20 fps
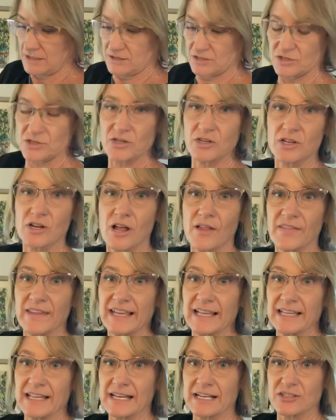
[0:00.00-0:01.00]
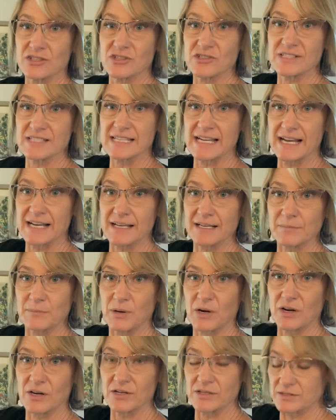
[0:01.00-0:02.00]
Turn on the electrostatic
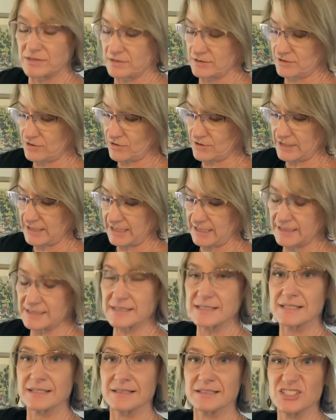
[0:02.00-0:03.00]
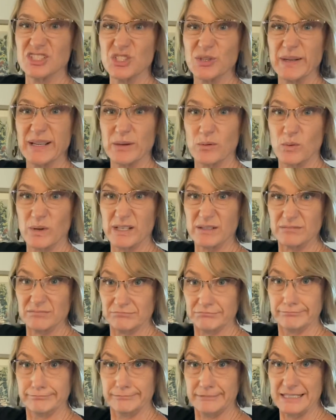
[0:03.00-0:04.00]
part so that it's doing what
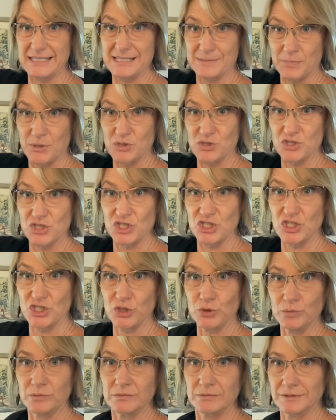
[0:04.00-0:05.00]
it's supposed to do.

+ + +

▸ **TASK REQUIREMENTS**: These lines alone form the answer: the one containing "[0:00.00-0:01.00]" and every line after it through the end of the material, exactly as written, pictures left out.

▸ **RESPONSE BOX**:
[0:00.00-0:01.00]
[0:01.00-0:02.00]
Turn on the electrostatic
[0:02.00-0:03.00]
[0:03.00-0:04.00]
part so that it's doing what
[0:04.00-0:05.00]
it's supposed to do.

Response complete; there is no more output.